Two more men have been arrested in the Indonesian province of Aceh and charged with having gay sex, as human rights advocates call for authorities to protect LGBTIQ people from anti-gay vigilantes.
The two university students had their rooms forcibly raided by vigilantes last week in Aceh, the only region of the Muslim-majority country where gay sex is illegal under the province’s Islamic laws.
Condoms and mobile phones belonging to the two men, aged 21 and 24, were handed over to police, according to a local media report confirmed by Human Rights Watch (HRW).
If found guilty, the men face being sentenced to 100 lashes at a public caning, the group said.

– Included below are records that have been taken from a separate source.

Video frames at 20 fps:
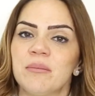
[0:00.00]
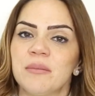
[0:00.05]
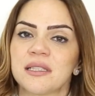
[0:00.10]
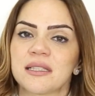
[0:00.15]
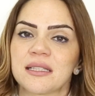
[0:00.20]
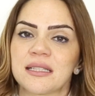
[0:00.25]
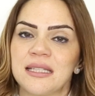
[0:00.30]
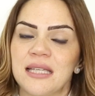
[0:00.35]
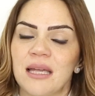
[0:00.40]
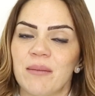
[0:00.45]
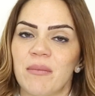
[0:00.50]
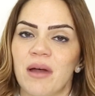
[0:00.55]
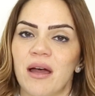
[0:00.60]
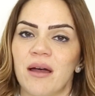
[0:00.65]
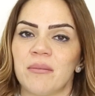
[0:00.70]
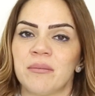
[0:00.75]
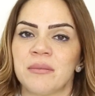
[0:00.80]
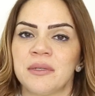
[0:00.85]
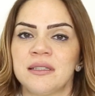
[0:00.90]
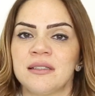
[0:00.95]
من
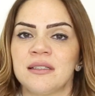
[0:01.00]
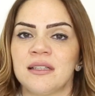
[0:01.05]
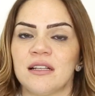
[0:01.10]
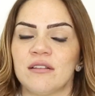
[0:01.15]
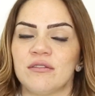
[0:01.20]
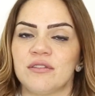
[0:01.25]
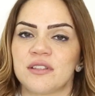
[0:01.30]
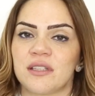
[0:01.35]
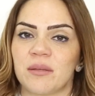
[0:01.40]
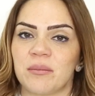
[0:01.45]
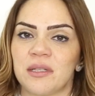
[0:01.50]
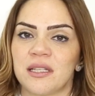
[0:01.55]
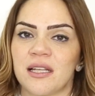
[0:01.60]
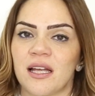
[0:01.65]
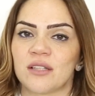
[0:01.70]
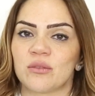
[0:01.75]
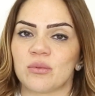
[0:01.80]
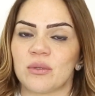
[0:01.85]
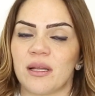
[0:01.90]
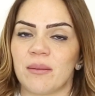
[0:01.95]
قيمها من
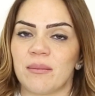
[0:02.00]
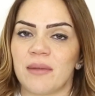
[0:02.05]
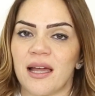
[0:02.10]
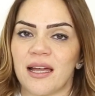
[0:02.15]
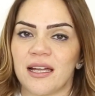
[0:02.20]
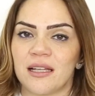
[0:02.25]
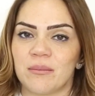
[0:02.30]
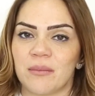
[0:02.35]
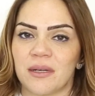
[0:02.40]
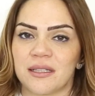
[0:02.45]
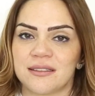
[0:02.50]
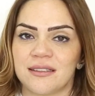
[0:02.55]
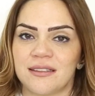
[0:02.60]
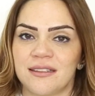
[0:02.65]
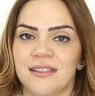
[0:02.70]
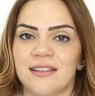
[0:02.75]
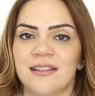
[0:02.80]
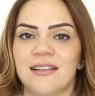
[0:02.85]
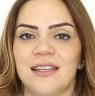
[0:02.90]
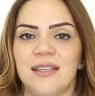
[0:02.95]
الفيتامينات والأملاح
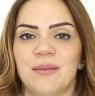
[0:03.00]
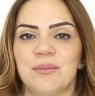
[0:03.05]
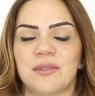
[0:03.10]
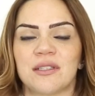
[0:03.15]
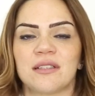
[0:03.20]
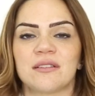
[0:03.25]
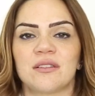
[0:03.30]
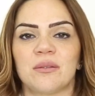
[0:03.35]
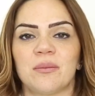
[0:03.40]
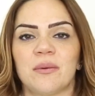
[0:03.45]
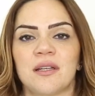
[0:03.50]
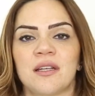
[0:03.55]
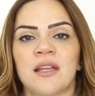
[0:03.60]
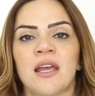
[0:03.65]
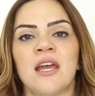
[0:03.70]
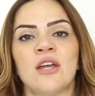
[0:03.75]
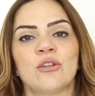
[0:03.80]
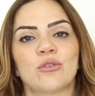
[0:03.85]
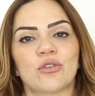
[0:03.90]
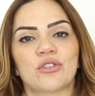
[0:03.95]
المعدنية اللي هي بتعتبر
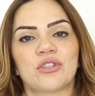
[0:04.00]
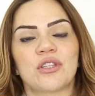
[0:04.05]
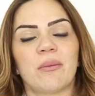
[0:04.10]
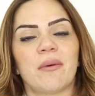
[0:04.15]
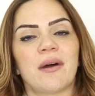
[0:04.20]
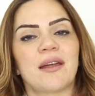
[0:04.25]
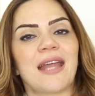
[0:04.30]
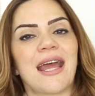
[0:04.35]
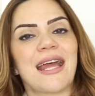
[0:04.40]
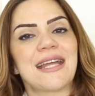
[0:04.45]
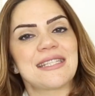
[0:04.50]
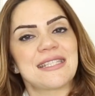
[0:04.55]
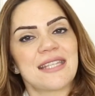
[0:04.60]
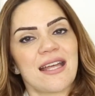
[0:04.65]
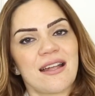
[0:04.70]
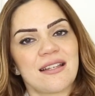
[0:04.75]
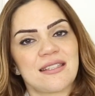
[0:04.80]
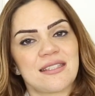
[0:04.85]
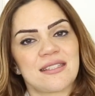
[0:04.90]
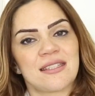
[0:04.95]
تعتبر
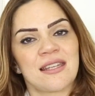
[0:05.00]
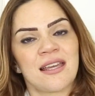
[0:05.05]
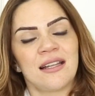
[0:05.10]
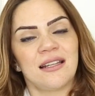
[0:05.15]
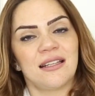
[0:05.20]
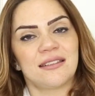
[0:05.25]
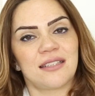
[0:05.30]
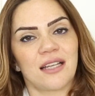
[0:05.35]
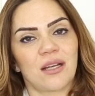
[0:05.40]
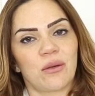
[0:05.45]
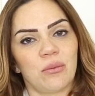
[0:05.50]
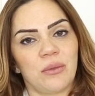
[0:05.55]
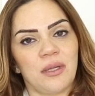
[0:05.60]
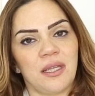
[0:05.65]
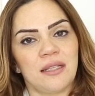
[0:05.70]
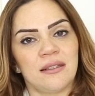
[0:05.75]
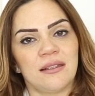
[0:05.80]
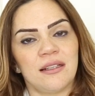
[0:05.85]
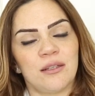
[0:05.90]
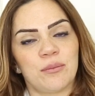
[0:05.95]
أساس
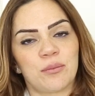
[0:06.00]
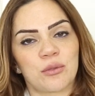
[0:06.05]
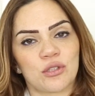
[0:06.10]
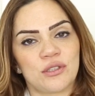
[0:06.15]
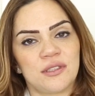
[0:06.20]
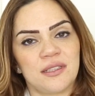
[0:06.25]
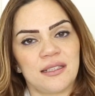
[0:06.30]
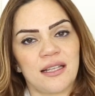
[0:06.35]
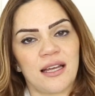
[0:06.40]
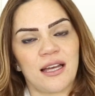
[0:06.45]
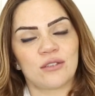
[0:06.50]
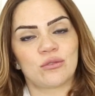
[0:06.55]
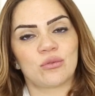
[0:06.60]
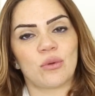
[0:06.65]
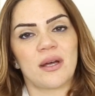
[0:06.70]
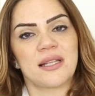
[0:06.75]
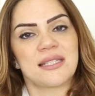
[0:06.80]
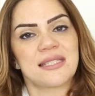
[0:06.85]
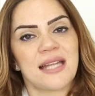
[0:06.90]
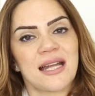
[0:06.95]
لتكوين البروتينات
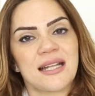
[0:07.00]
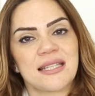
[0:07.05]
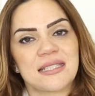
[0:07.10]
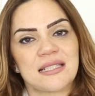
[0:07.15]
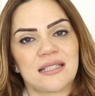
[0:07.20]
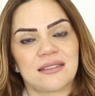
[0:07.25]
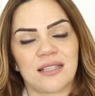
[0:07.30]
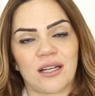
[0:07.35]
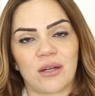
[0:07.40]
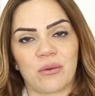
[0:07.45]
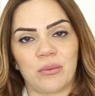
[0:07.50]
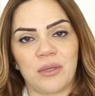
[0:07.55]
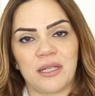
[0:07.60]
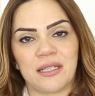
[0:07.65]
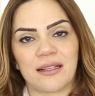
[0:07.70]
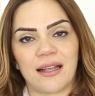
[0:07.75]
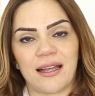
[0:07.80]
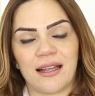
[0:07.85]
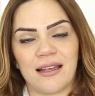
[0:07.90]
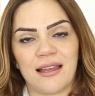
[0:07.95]
وأساس
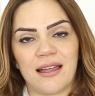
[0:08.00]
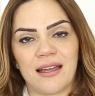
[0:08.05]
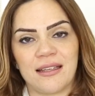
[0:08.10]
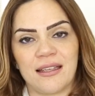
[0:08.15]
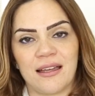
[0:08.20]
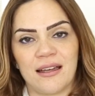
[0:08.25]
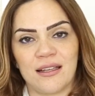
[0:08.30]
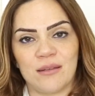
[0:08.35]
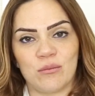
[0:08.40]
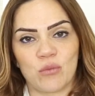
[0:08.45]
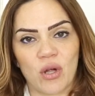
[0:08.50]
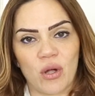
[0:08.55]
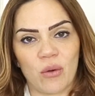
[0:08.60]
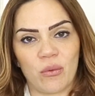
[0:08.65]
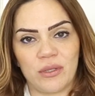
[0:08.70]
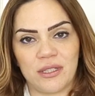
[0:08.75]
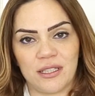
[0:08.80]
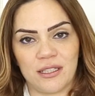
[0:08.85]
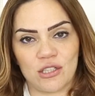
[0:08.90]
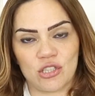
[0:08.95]
لتكوين خلايا
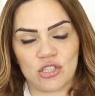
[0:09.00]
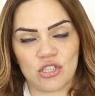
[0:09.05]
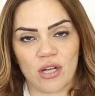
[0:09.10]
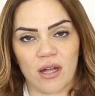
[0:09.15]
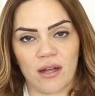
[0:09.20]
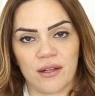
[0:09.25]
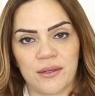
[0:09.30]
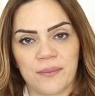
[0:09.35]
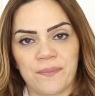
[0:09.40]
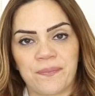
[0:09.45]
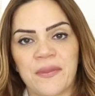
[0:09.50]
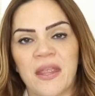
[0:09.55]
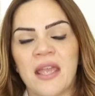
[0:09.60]
المكونة للشعر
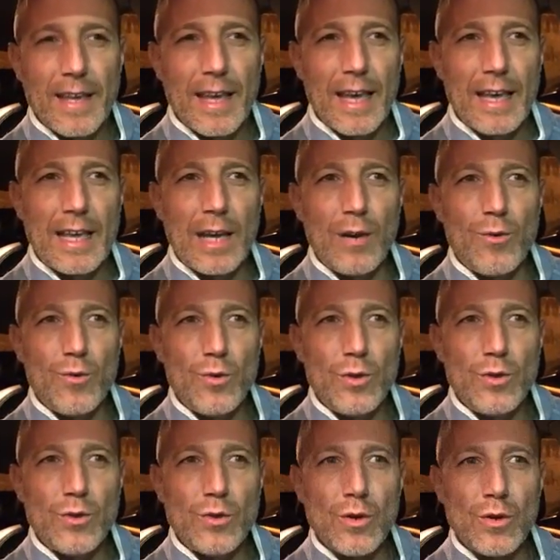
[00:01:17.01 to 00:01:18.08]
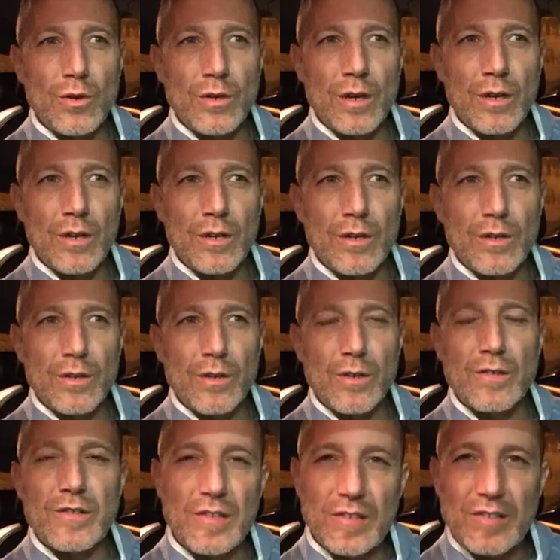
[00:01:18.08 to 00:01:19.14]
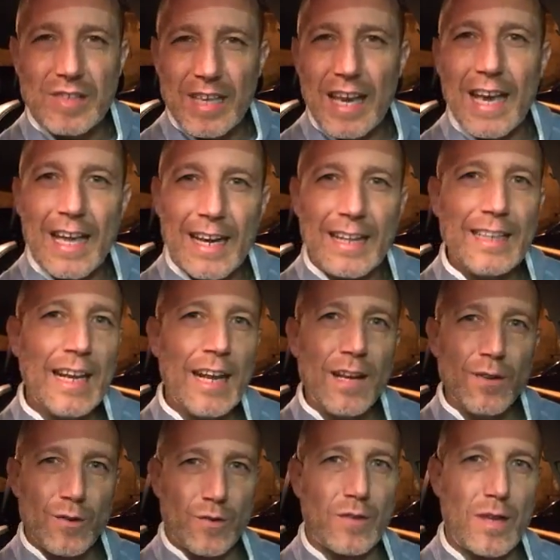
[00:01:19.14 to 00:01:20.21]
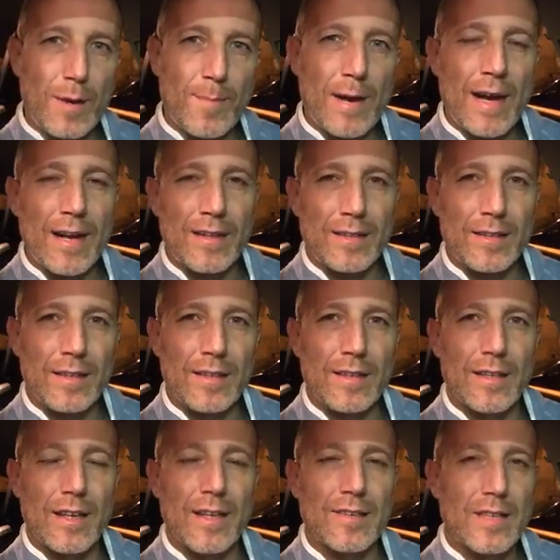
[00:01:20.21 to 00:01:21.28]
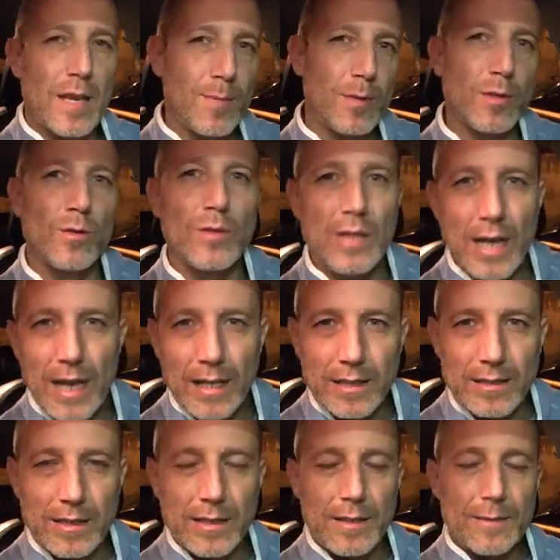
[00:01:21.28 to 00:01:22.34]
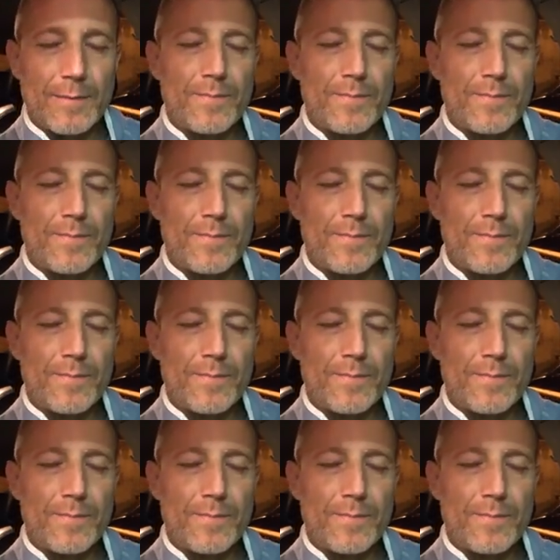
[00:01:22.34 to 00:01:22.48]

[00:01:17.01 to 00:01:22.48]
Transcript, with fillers: è che Lui non, non si schiera dalla nostra parte a scapito di altri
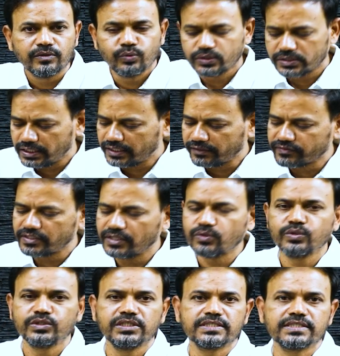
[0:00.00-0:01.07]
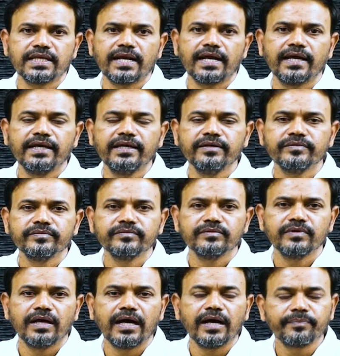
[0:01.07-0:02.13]
उसकी तफसील कुछ इस तरह है
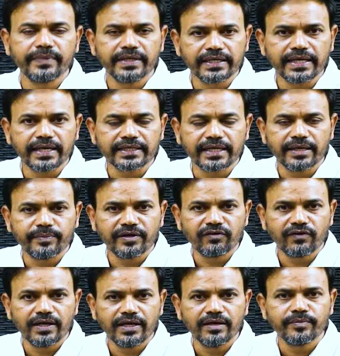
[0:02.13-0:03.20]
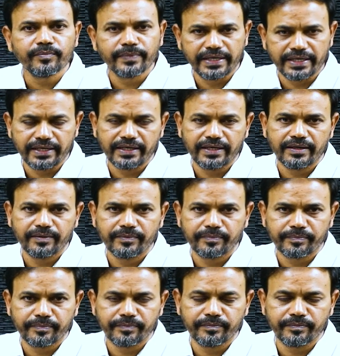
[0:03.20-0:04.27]
आपने क्या क्या बनवाया मैं
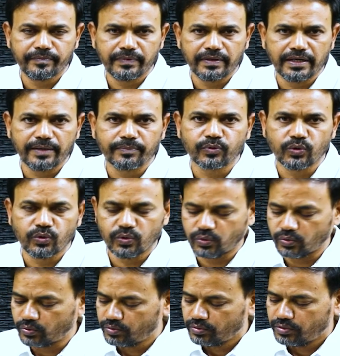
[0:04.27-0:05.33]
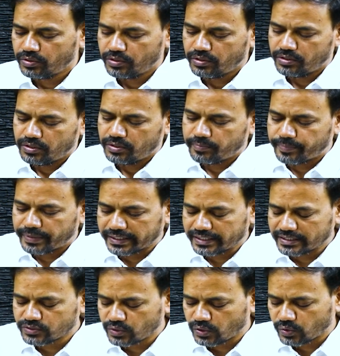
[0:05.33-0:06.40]
आपको पढ़
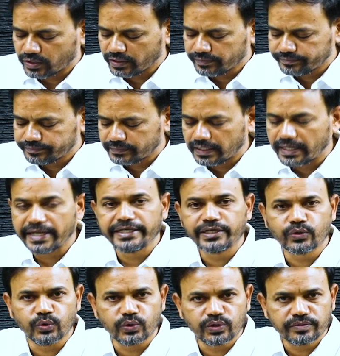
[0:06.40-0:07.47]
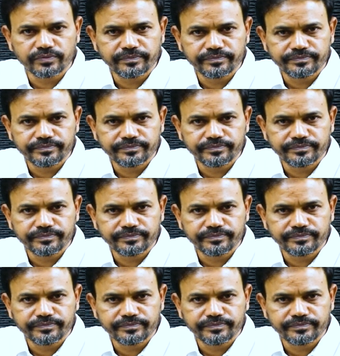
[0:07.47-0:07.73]
कर सुनाऊँगा हाई कोर्ट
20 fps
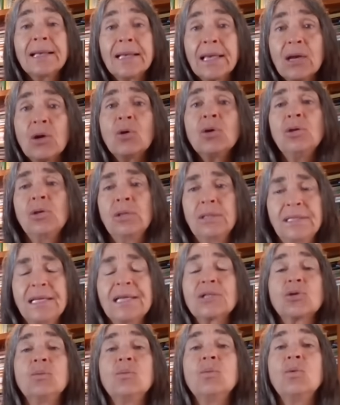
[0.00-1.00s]
que hoy
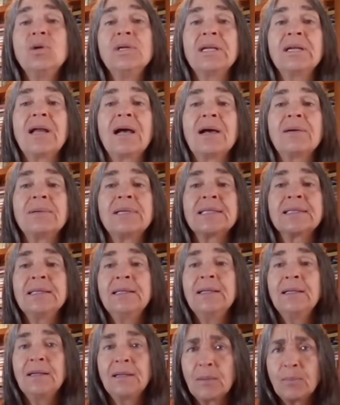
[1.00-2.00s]
ya son
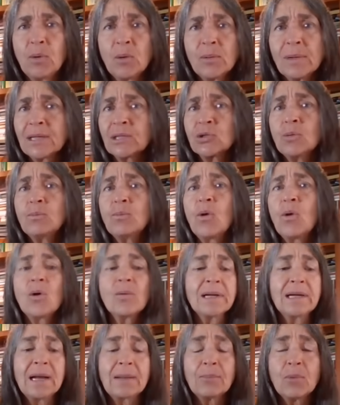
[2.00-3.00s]
vulnerables, la población
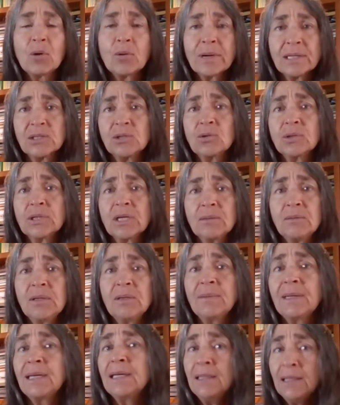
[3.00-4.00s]
pobre, la población que
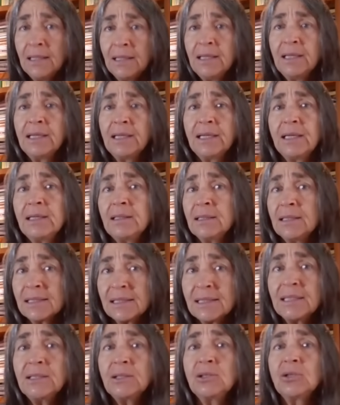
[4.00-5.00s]
vive en
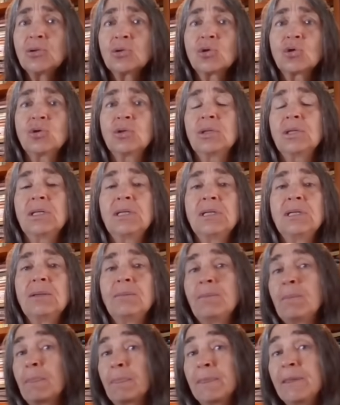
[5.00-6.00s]
sitios
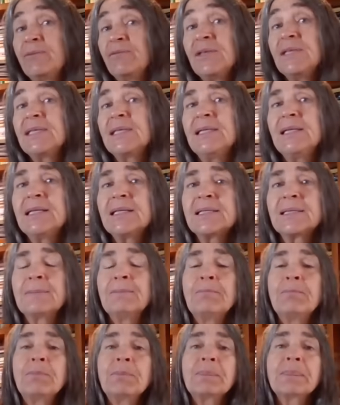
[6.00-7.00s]
eh,
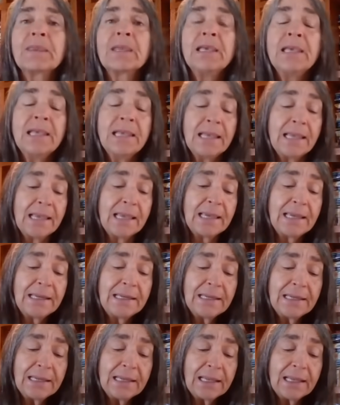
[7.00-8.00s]
difíciles.
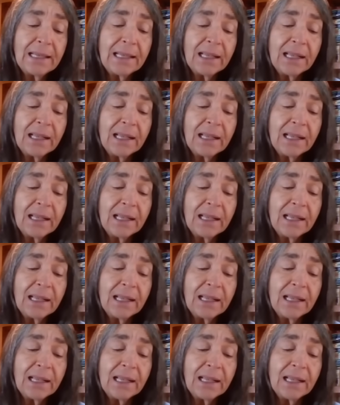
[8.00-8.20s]
El,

HRW said in a separate raid on a hair salon on March 12, vigilantes detained two other individuals – a man and trans woman – and turned them in to police.
“These vigilante raids and arbitrary detentions underscore the abusive and discriminatory nature of Aceh’s criminal code,” HRW’s LGBT rights program director Graeme Reid said.
“Acehnese authorities should release the four and protect the public from marauding vigilantes who target vulnerable minorities.”
Homosexuality isn’t illegal in most of Indonesia, but police in the Muslim-majority country have used Indonesia’s strict anti-pornography legislation to target members of the LGBTI community in recent years.
Last year, Aceh became the first place in Indonesia to arrest and convict two men for homosexuality after neighbours allegedly found them in bed together.
The two students were caned 80 times in a public square last May, prompting international outrage.
Police in Aceh detained 12 transgender women earlier this year and publicly shamed them by forcibly cutting their hair and ordering them to dress in “masculine” clothing.
LGBTIQ advocacy groups claim they’ve helped transport people out of Aceh to Indonesian capital Jakarta or elsewhere and provide them with shelter, job training, counselling and food.
But Human Rights Watch’s Indonesian researcher Andreas Harsono told Gay Star News the organizations are struggling to keep up with the demand as the number of LGBTIQ affected grows.
“Aceh is the worst… all of Aceh is becoming a police state,” he told Gay Star News.
“[The LGBT groups] are asking for money. The number of victims is growing. Everyone’s chipping in money.
“I met with two young lesbian women, one was 20 when she was arrested in 2015. Her parents asked her politely not to come back [to Aceh] because it’s not safe.”